Bond was rated as a four-star recruit by ESPN and a three-star recruit by 247Sports, On3, and Rivals. He was ranked as the No. 51 wide receiver nationally from ESPN and a top-30 recruit from Virginia, according to 247Sports, On3, and Rivals. He received 21 NCAA Division I offers, including from Boston College, Buffalo, Charlotte, Coastal Carolina, Duke, East Carolina, Howard, Indiana, James Madison, Liberty, Marshall, Maryland, New Hampshire, Ohio, Old Dominion, Syracuse, Temple, Towson, UMass, Virginia Tech, and West Virginia. Bond visited Indiana in early 2024 before announcing his commitment there on April 7, 2024, having been recruited by the team's offensive coordinator Mike Shanahan. Bond was the first wide receiver commit of Indiana's 2025 recruiting class.

College recruiting
| Name | Hometown | School | Height | Weight | Commit date |
| LeBron Bond WR | Norfolk, VA | Matthew Fontaine Maury | 5 ft 10 in (1.78 m) | 165 lb (75 kg) | Apr 7, 2024 |
Recruit ratings: Rivals: 247Sports: ESPN: (80)

== College career ==
Bond caught four passes for 29 yards and one touchdown in Indiana's spring game.
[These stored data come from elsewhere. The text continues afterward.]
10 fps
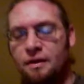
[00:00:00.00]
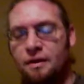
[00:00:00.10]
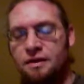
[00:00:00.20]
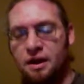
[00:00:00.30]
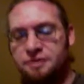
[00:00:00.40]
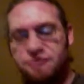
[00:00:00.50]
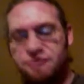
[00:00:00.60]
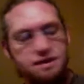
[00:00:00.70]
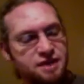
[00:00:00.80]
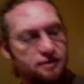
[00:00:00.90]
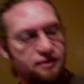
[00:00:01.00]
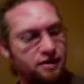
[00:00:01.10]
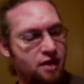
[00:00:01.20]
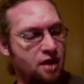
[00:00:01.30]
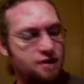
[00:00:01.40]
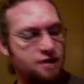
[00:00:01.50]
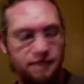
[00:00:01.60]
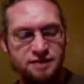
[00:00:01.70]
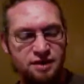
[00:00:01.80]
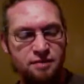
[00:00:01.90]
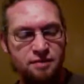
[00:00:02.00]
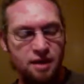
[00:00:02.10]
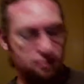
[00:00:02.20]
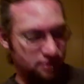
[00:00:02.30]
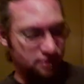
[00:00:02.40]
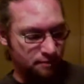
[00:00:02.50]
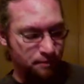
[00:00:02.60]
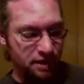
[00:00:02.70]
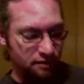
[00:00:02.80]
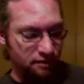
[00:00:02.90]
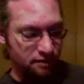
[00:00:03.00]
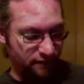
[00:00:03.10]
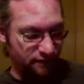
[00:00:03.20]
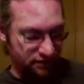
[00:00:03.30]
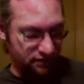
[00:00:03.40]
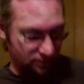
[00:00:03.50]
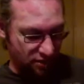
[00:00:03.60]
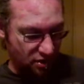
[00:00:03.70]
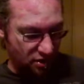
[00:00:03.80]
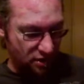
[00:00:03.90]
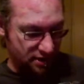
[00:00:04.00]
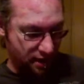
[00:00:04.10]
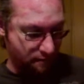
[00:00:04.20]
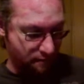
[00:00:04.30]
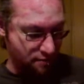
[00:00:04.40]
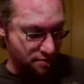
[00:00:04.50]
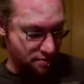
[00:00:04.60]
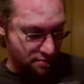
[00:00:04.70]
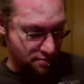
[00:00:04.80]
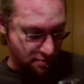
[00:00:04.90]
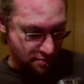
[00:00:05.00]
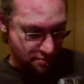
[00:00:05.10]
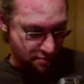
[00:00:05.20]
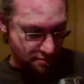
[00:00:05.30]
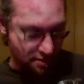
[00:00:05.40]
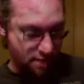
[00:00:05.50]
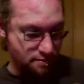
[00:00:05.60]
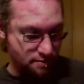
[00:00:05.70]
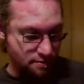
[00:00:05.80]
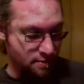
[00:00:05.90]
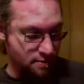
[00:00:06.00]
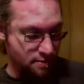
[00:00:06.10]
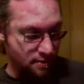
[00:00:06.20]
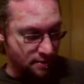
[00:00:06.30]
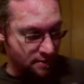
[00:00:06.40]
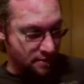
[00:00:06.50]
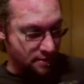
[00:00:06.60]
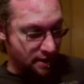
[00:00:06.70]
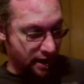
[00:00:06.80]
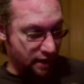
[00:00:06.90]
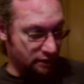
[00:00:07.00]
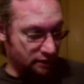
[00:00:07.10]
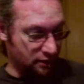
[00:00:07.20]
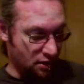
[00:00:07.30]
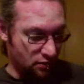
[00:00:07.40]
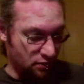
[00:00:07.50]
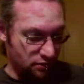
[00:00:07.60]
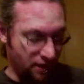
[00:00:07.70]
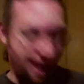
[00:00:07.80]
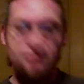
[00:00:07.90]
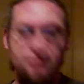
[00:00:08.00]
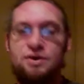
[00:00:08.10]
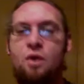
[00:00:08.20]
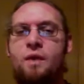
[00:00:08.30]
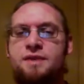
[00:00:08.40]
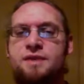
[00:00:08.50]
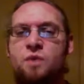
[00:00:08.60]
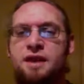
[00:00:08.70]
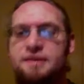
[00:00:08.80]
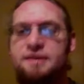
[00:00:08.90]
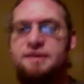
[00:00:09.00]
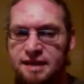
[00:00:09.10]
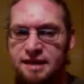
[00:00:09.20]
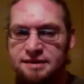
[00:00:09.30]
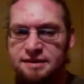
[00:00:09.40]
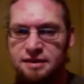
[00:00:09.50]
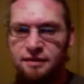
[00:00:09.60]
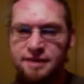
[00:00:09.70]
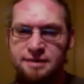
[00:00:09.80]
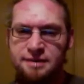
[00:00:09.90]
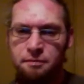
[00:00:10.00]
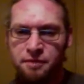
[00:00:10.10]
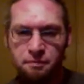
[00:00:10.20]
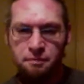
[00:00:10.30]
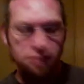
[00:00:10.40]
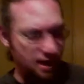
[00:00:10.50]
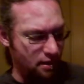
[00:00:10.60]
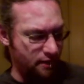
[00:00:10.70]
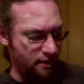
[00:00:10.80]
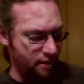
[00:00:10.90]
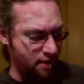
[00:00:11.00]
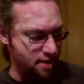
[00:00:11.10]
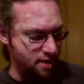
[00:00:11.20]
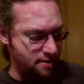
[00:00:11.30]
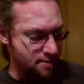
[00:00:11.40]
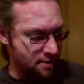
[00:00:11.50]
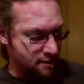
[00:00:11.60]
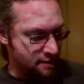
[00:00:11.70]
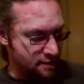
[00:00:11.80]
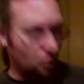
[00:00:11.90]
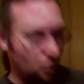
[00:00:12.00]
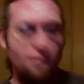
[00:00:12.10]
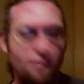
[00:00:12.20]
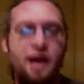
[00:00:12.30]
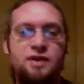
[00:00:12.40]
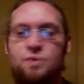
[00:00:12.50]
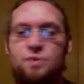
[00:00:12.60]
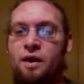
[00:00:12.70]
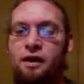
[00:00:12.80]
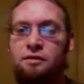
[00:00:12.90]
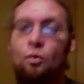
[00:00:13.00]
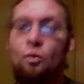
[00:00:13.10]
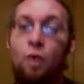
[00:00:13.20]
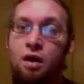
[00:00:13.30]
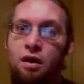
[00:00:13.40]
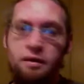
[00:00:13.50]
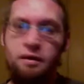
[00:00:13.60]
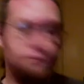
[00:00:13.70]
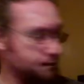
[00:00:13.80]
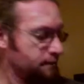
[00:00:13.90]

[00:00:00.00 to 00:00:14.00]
Doctor Strange has got to figure out if he's going to be able to beat Mephisto at a card game, right? And, the house always wins. That's the play on that, right? Well, elsewhere, Wong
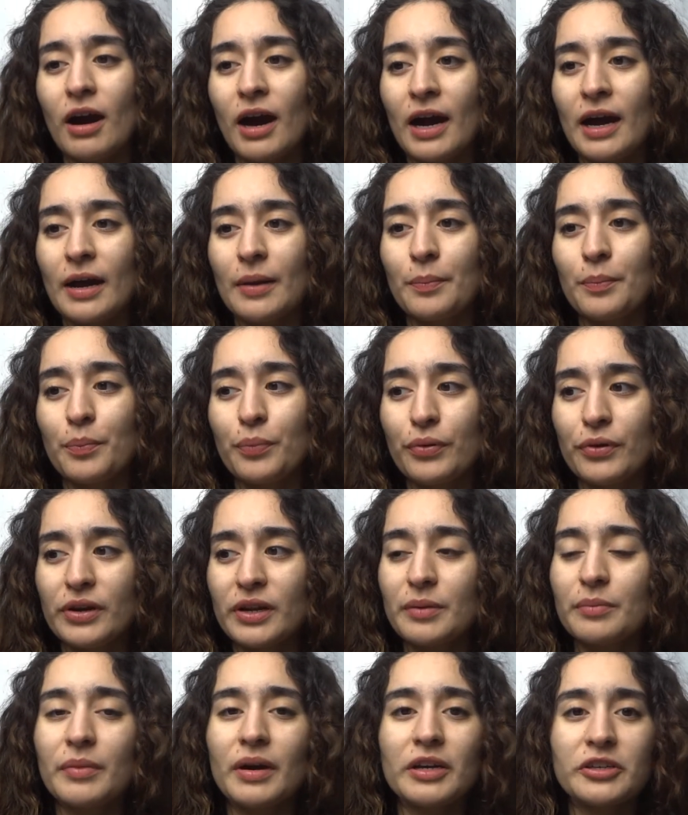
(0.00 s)
I'm
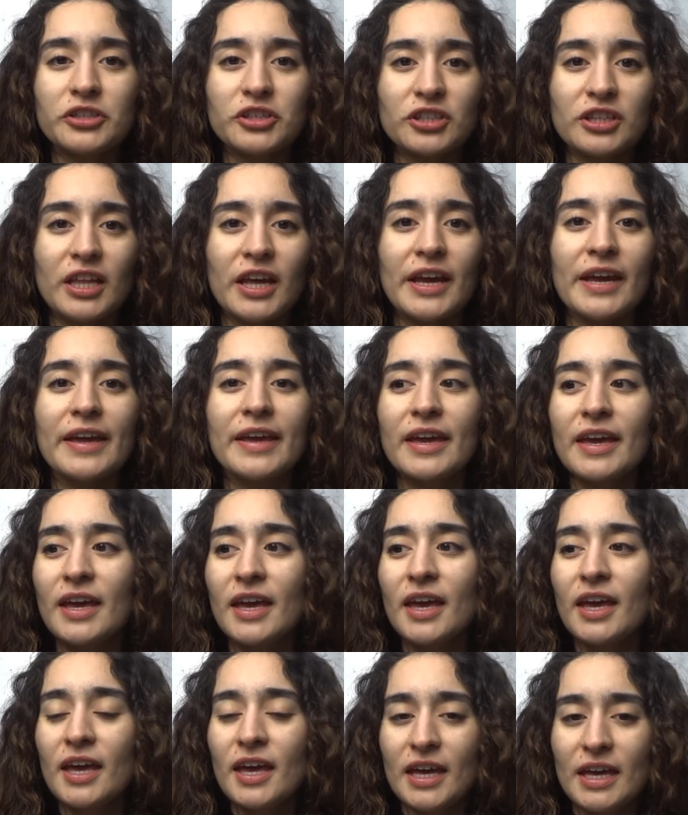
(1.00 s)
pretty much like
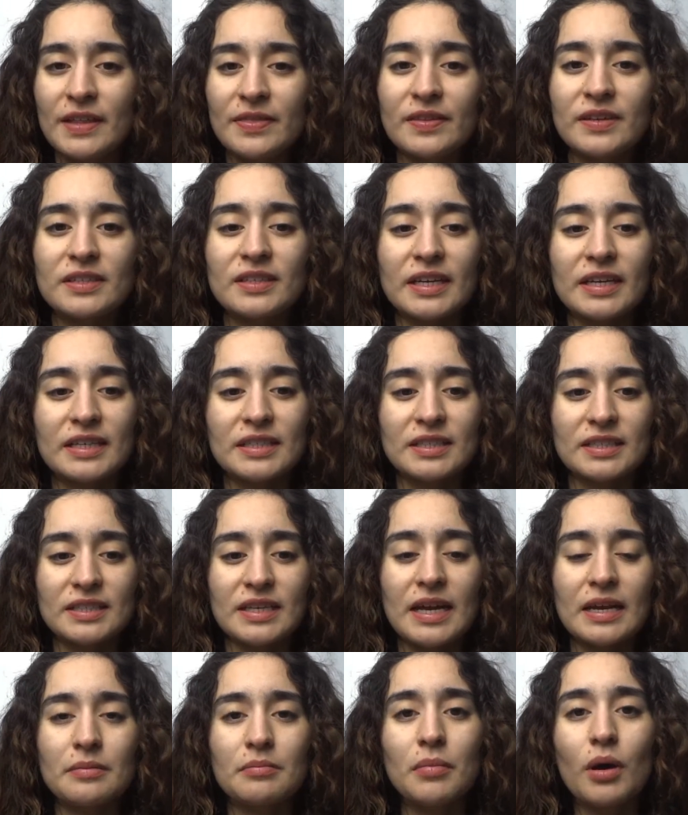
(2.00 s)
in this like
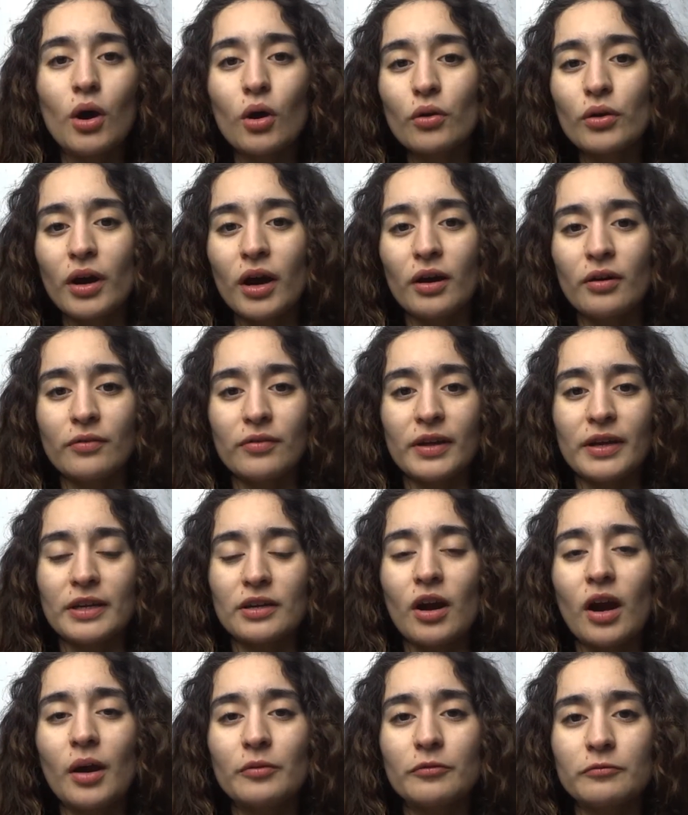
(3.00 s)
zen mode of like
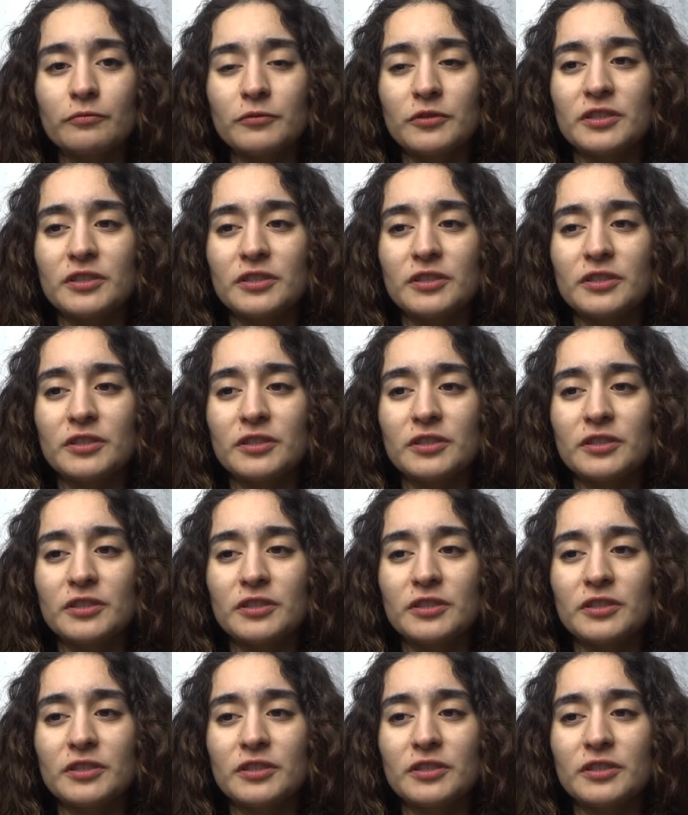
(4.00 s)
not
At 5 foot 9 inches, Bond was tied as the second-shortest player for the 2025 Indiana Hoosiers football team, with cornerback D'Angelo Ponds. Coach Curt Cignetti stated about Bond, "Still [need to see] a little bit more consistency, but he is in the position to help us this fall." Bond saw limited action in his first season with Indiana despite appearing in 13 games, catching 5 passes for 49 yards with his longest catch of 14 yards coming against Maryland in a 55–10 win in Week 10. He became a College Football Playoff National Champion after Indiana defeated Miami 27–21 in the 2026 College Football Playoff National Championship.